Si les textes de ce dimanche sont parlants, intéressants, c’est parce qu’ils obligent à réfléchir, en particulier l’Evangile : le Christ mettrait-il donc en valeur la malhonnêteté d’un administrateur malhonnête, fort débrouillard qui s’organise pour s’assurer un devenir correct au moment où “la roue tourne” ? En soulignant l’aptitude des fils de ce monde, leur ruse à gérer leurs affaires, n’est-ce par un appel lancé aux chrétiens pour qu’ils se remuent au service du Royaume de Jésus ?

 

Peut-être faut-il reprendre une hypothèse émise la semaine dernière : les chrétiens, au temps de Luc faisaient partie des favorisés de leur temps et ne s’investissaient pas beaucoup dans les affaires de l’Eglise (penser à Lazare, à la porte du riche dans sa maison !). Faut-il remonter au temps de Jésus et des évangélistes, pour trouver le reproche de de passivité ou de mollesse contre les chrétiens ? "Faites-vous des amis avec cet argent trompeur", est-ce une incitation à devenir actifs pour relever le niveau de vie des pauvre?

 

Ces dernières semaines, un livre de Thomas Piketty est mis en valeur, en vitrine et à la radio. Il interroge l’organisation de la société et interroge l’existence des inégalités ainsi que le fonctionnement des sociétés qui tolèrent de pareilles aberrations. “Avec cet argent, vous devriez vous faire des amis”, semble dire Jésus à ses auditeurs… Ce qui peut se dire de la même manière aujourd’hui. Les côtes en bourse, les déplacements de portefeuille, au gré des déplacements des votes sont-ils au service des pauvres ou au service des bien fortunés ?

 

Que l’on ait choisi en première lecture, parallèle à l’Evangile, un texte du prophète Amos devrait attirer notre attention. Amos est peu connu et peu lu. En Maison d’Evangile les lecteurs ont été étonnés, voire choqués du langage à rebrousse-poil de cet auteur du 8ème siècle avant Jésus. Certains ont eu l’impression qu’Amos ne proférait que menaces et annonces de malheur : malheur à vous qui tondez les petites gens, qui vous faites construire de magnifiques palais etc.. Malheur à vous qui ne jurez que par les bénéfices que vous pourriez faire en faisant travailler le personnel même le dimanche (le sabbat !).

 

Que ce soit il y a 2700 ans, que ce soit aujourd’hui les humains réagissent d’abord en fonction de leur portefeuille avant de s’interroger sur l’avenir des pauvres des sociétés européennes comme des sociétés d’Afrique ou de l’Inde : Que ferons-nous si le niveau des eaux augmente ? et eux ? On se réjouira que le port de Lampedusa ait réouvert ses portes aux migrants.
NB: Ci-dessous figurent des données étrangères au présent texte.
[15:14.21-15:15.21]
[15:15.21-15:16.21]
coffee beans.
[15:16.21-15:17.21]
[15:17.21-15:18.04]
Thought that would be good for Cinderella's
Mais les portes des coffres-forts vont-ils libérer un peu de leur richesse au service de tous ? “Voilà ce que je vais faire”, dit le riche propriétaire de l’Evangile… Nous savons bien qu’aujourd’hui ce n’est pas la volonté d’un individu qui changera le monde… Il y_ a quelques décennies les écrans diffusaient « Si tous les gars du monde”. Est-ce un idéal dépassé ou faut-il encore en faire la proposition ? Ne peut-on espérer que l’esprit du monde change au service des derniers de la société ? Emile Hennart.